# Rifle scope lens cleaning



## elderberry99 (Aug 18, 2005)

What is the best way to clean the lens of a rifle scope as well as the spotting scopes. There are so many different sprays and pumps as well as wet wipes on the market. Is any of thes products the best? Or are there any products that can really do more harm then good to the coatings on the glass?
I am reading about the "lens pen" that is supposed to replenish itself with some cleaning compound. What exactly is this compound, and what is it doing to our high dollar glass?


----------



## MossyMO (Feb 12, 2004)

I use Windex or whatever glass cleaning product on a dish drying towel of the wife's for most cleaning. I do carry a lens pen in my pickup for any last minute cleanings; seems to work for me. 
The lens pen seems to work descent, but I have no idea if it has a cleaning product in it that replenishes itself?


----------



## Longshot (Feb 9, 2004)

I usually use the lens pen or a lens cloth and always keep one in my pack. I usually pick up a new lens cloth when I stop at the camera shop but they can be thrown in the wash with your clothes and reused. The only solution I have used was from Ziess that came with one of their lenses that I bought and have continued to use it. I would not recommend a dish cloth or even regular tissue. I have seen survey instrument optics get cloudy from use of poor cleaning fabrics and I cringe whenever I see it done. A lens cloth from your local camera shop will run you $1-$2 and is well worth it.


----------



## T3|-| F7U&gt;&lt; C4P4C41 (Mar 22, 2006)

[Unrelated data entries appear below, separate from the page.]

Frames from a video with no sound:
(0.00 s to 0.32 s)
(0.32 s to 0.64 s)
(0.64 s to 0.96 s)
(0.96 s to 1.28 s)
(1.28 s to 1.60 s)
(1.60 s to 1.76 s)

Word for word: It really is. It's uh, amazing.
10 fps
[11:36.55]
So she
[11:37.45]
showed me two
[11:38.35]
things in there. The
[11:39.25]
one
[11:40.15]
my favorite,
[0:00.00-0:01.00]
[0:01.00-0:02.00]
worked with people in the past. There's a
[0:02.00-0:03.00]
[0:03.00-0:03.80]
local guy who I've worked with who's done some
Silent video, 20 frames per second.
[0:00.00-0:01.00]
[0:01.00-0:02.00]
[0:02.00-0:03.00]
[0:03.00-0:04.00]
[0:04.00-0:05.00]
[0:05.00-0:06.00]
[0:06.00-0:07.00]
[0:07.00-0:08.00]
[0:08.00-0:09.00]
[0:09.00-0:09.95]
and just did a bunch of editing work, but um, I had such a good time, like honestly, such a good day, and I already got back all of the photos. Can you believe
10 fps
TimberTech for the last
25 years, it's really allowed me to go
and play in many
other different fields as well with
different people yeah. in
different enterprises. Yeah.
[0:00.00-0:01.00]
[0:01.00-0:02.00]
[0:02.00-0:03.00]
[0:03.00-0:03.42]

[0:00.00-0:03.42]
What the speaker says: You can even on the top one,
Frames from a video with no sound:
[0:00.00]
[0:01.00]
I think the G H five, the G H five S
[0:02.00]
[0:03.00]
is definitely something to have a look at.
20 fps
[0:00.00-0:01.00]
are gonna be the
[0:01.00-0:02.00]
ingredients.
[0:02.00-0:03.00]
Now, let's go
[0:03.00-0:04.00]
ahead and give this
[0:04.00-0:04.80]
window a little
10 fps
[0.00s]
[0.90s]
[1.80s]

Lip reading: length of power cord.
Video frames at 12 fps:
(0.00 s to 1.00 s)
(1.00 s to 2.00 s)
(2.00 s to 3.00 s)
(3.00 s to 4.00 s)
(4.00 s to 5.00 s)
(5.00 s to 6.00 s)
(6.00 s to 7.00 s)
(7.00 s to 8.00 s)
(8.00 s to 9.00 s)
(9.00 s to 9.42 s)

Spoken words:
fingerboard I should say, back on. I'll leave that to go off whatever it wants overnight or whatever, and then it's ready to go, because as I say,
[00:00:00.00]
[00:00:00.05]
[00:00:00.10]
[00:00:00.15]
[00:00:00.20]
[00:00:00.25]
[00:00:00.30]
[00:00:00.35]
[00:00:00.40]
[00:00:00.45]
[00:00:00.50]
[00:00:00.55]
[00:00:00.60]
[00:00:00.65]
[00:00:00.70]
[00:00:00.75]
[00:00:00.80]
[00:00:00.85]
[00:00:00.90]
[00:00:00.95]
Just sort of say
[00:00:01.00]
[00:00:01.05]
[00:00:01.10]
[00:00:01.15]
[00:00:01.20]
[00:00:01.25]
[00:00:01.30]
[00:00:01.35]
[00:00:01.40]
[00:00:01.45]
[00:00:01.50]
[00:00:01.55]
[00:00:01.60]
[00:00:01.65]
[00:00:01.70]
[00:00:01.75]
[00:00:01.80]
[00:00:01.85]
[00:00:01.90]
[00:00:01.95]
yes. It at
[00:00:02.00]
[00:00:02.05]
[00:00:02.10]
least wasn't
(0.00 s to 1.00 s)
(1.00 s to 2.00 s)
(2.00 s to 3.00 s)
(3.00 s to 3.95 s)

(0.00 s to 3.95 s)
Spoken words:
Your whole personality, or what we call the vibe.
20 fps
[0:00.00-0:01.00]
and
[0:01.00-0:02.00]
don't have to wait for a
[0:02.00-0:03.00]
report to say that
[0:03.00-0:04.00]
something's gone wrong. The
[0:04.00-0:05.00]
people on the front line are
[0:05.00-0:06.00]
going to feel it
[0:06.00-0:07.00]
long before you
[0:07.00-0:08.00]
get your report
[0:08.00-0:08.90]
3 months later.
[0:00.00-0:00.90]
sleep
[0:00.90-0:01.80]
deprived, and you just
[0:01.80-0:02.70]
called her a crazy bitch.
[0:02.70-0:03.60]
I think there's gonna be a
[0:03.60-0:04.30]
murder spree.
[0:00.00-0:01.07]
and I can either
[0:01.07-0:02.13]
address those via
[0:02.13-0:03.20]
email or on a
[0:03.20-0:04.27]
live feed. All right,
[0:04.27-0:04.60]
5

Oh no!!! Windex and paper towel is the absolute worst thing you can use for any of your optics. Use a camera lens cleaning kit with a microfiber cloth.


----------



## Burly1 (Sep 20, 2003)

The lens pen has a cleaning compound in the cap that seems to last forever. It's a great product that will clean lenses very well and do absolutely no damage to your fine optics. Burl


----------



## fishless (Aug 2, 2005)

Lens pens work good I also use Zeiss lens cleaner, and when necessary while hunting, my shirt. :sniper:


----------



## MossyMO (Feb 12, 2004)

Other thing I should add, after your comment is; I also use disposable lense wipes out of wy wife's camera bag also to clean the lense..... But in Xtreme circumstances, I will use whatever..... I do everything to preseve the integrity of the lense.


----------



## Longshot (Feb 9, 2004)

You could try a little pork grease on your optics and give it to your dog to lick clean. Works for me.  :lol:


----------



## MossyMO (Feb 12, 2004)

Longshot
Ya, that will work also if your in a pinch.....but if your really in a bind.....try some Sasquach juice, it really does the trick...LOL


----------



## huntin1 (Nov 14, 2003)

I would not recommend Windex, over time it can destroy the lense coating. I use camera lense cleaning solution and lense cloth if they are really dirty, otherwise I use a lense pen. I have too much money tied up in glass to go cheap on the lense cleaning stuff.

Windex.......Oh the horror. 

:beer:

huntin1


----------



## elderberry99 (Aug 18, 2005)

So far in all my years shooting and hunting with a scoped rifle I have used a camera lens tissue for fine wiping of the lens. I have also used the lens wash that I've used on my 200MM camera lens from years ago.
I was just curious of the lens pens I see for sale. My neighbor had one the other evening when we were trying out each others rifles, and I was really unsure of what type of compound was inside of that pen. My neighbor told me that it was some type of compound but did not know any more then that. I figured it was time to pull out the "big guns" and ask on the forum for the straight dope.
As far as windex and a paper towel or "shirt of the day", I would rather call off my hunt then ruin my optics!


----------